The result? Firing rates rose to 55 percent in Korea and 90 percent in Vietnam. With additional bullets-per-soldier flying around, the risk of friendly-fire grows.

It's this combination of increasingly lethal firepower, fluid battlefields, complex communications, and the notorious "fog of war" that can add up to friendly fire losses.

"Frequently the cause is an interaction of individual error and the operating environment," says Marcus Corbin, a senior analyst with the Center for Defense Information in Washington.
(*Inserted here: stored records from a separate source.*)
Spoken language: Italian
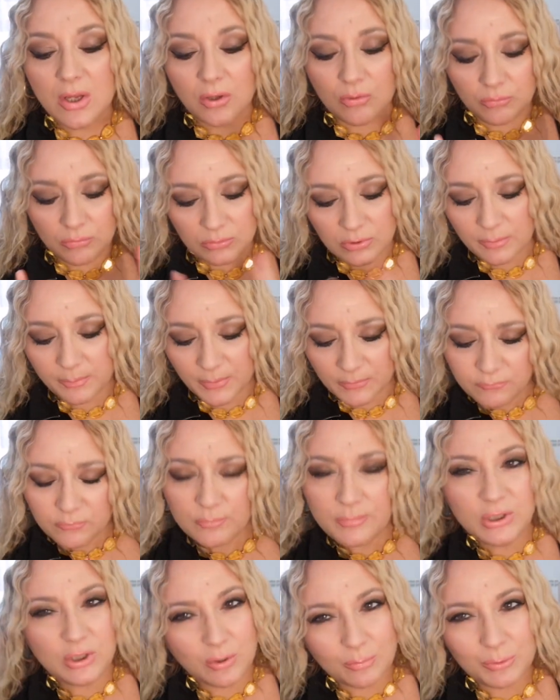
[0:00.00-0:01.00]
Un
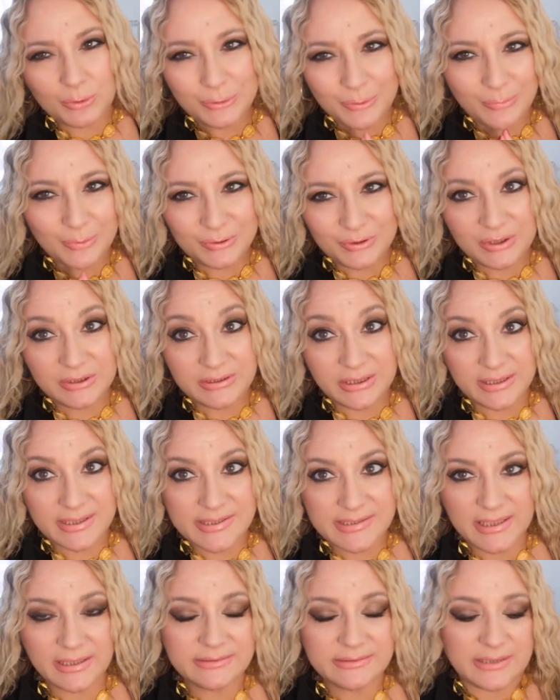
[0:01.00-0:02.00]
profumino molto molto
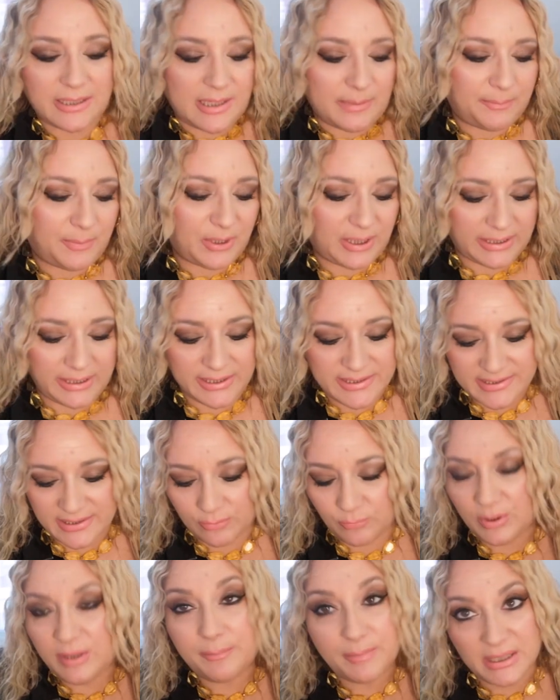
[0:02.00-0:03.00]
interessante e poi ragazze
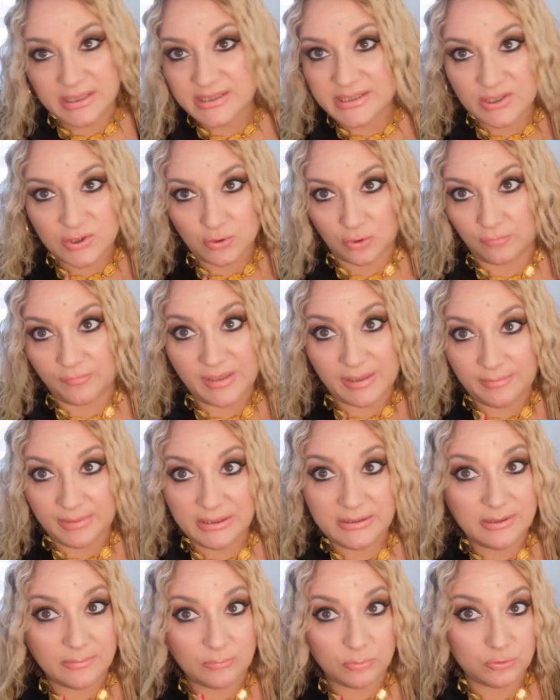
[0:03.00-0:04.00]
qui i prezzi sono
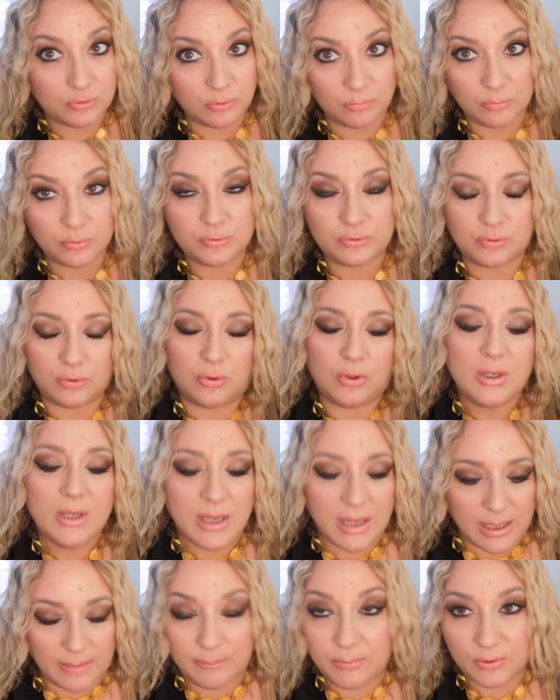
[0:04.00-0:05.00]
veramente molto molto
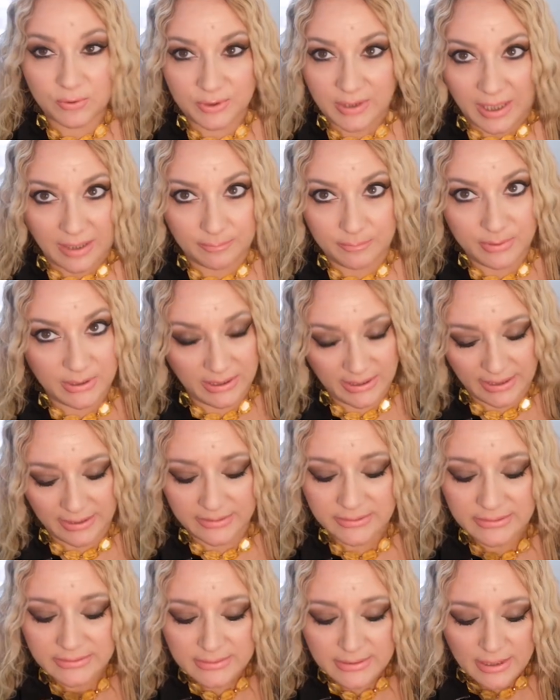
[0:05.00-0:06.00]
abbordabili. Eh?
"Is aggressive action being informally pushed or downplayed?" Mr. Corbin asks. "Is the equipment too complex, or does it give too much information to process effectively in the stress of combat?"

Among US allies, a growing concern

Those who may fight with American forces in Iraq are concerned about friendly fire as well.

Former British Gulf War commander Andrew Larpent recently accused the Ministry of Defense of "serious negligence" in failing to produce an "identification friend or foe" system to prevent such accidental casualties. Lt. Colonel Larpent commanded a unit in the Gulf War that saw nine soldiers killed and 12 seriously wounded when they were mistakenly attacked by a US Air Force A-10 Thunderbolt tank-buster aircraft.

In a letter to the Daily Telegraph last week, Larpent wrote: "Our chiefs of staff and politicians should consider very carefully ... how they will answer to the nation if yet more British soldiers become casualties in similar circumstances."

It's a warning heard by American officials as well.